I agree with this. This is actually what I did before I bought my laser. As a consumer this is something you should do before making any purchase. If they are too slow to respond, I can only guess how the delivery will be handled. 

marianne: I don't know what problem you may have had with wickedlasers but I own a few of their lasers and I have no complaints. You just can't make everybody happy I guess.


----------



## LaserFreak (Oct 26, 2007)

Optotronics. Great laser, great price, great service, AND he's in the US. I'll back him any day of the week.


----------



## Shreknow91 (Nov 4, 2007)

+1 for novalasers
i think u can also email them and ask them to send you a higher power in that range (thats just what ive heard)


----------



## 360freak (Nov 4, 2007)

and all of the companies listed have IR filters right? thats also a major concern


----------



## LiteTheWay (Nov 4, 2007)

Laserglow, Opto and Nova all have IR filters. WL does too but the publicity here and on LPF should be enough to make you run a mile from WL


----------



## flare02 (Nov 5, 2007)

wow, I've always thought Wicked Lasers was a decent company. At least they have the most professional site. It's funny how the only one's saying bad things about them are the owners of other laser companies.  

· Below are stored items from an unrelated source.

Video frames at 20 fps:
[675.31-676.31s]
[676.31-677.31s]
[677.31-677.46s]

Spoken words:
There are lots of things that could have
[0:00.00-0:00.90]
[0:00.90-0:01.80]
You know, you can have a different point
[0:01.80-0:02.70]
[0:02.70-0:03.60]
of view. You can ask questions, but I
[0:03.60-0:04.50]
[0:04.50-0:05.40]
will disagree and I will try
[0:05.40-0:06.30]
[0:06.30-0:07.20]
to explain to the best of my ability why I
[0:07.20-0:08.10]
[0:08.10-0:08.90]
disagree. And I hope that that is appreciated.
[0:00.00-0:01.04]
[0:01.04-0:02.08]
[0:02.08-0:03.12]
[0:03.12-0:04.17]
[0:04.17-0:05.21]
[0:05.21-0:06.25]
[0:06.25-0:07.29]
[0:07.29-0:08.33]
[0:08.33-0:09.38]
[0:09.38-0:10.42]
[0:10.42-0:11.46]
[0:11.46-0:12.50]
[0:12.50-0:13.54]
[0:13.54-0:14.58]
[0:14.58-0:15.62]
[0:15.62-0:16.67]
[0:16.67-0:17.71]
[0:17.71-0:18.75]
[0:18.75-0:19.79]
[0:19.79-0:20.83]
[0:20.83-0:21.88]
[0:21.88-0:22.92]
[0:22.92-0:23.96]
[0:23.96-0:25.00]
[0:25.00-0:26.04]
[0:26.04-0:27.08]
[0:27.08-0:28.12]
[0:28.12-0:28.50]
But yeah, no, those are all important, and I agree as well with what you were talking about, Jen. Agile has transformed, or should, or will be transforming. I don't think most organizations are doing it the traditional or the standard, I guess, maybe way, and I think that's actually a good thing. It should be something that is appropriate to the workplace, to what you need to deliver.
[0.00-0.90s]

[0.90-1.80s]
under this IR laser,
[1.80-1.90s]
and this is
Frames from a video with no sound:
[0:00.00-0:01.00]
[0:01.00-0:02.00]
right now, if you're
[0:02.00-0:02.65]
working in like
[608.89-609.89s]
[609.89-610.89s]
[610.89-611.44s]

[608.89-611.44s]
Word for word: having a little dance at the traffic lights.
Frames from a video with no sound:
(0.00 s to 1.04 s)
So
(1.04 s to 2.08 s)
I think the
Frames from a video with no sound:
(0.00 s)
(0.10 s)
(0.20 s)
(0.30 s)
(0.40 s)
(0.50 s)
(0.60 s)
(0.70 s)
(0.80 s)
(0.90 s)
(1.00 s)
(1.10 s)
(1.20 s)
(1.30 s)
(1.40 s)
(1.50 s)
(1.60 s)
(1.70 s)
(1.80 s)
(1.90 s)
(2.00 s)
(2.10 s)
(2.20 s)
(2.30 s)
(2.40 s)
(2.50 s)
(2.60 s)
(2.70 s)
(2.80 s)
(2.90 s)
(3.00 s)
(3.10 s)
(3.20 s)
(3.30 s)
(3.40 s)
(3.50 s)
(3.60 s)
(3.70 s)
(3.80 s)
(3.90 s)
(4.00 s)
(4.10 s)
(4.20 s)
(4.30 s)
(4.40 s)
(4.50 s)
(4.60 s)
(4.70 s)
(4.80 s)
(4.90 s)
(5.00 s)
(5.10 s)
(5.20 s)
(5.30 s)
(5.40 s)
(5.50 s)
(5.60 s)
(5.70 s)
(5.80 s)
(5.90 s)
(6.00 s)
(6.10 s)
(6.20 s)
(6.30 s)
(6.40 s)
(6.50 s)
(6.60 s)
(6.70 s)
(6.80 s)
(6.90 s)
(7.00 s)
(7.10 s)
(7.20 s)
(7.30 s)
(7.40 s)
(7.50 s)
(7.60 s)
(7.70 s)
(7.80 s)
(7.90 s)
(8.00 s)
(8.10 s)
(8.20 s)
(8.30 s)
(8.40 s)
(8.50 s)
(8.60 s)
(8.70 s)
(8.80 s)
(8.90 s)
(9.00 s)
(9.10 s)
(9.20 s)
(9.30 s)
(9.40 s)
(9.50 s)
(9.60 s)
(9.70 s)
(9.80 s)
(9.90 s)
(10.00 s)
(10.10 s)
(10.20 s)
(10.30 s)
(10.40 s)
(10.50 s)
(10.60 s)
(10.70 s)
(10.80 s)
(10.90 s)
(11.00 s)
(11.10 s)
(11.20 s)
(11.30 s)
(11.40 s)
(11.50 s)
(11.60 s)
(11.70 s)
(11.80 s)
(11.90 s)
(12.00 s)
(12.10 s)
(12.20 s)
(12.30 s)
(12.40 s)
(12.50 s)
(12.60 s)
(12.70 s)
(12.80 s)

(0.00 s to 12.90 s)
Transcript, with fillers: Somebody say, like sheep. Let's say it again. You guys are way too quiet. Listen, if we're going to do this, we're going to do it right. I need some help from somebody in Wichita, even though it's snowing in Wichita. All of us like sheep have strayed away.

I've been reading the laser forums for some time and it seems that laserglow and novalasers are related somehow? and they are always the ones talking trash about their largest competitor? Come on guys, what's up with the negative campaigning? 

just my 2 cents...


----------



## lazerlover (Nov 5, 2007)

Well wicked lasers was selling the same old CNI stuff that nova/laserglow is selling now, everyone knows there were problems with those, namely poor beam specs, and a huge dot many feet away caused by large beam divergence. Wicked Lasers have their own models now that they manufacture and has lower beam divergence and beam diameter but its more expensive, so there is a trade off if you want the quality. Wasnt laserglow the ones comparing how their bigger portable units were better than the overpowered pen lasers in the past until they started selling them too?


----------



## Isak Hawk (Nov 5, 2007)

I have no personal experience with either wicked lasers or techlasers, but after reading through the numerous negative threads both here on this forum and especially here: http://www.laserpointerforums.com/forums/YaBB.pl?board=b_companies I don't think I'll ever buy anything from them. I prefer to learn from the mistakes of others, so I don't have to make every single one myself :shrug:

Either all those people are telling the truth or it's a big conspiracy made up by the fanboys/girls of the other companies :tinfoil:


----------



## Kiessling (Nov 6, 2007)

I am really grateful that the flashlight industry is not such a rotten swamp like the laser industry is. At least not on the surface.
What we see here in this forum isn't really a reflection of an interesting and nice hobby ... but that of a bloody, agenda driven intrigue-war.
I am sick of it.
bernhard


----------



## RalphRussell (Nov 6, 2007)

I have to admit, I always read the laser forum. I'm not really all that interested in lasers. I do have a couple of nice bright pen size lasers I use for astronomy star pointers but I read the the forum for its entertainment value. No where else in CPF can you see so many threads get locked. Its always fun to read them and see why.


----------



## flare02 (Nov 7, 2007)

i agree! reading the laser forum is fun. i think justin is the owner of laserglow? and the owner of several other laser companies also post here. it's pretty brutal sometimes. i do think they have an agreement to all attack Wicked because they are the largest. I guess that is what you get for being successful. All the smaller companies join forces.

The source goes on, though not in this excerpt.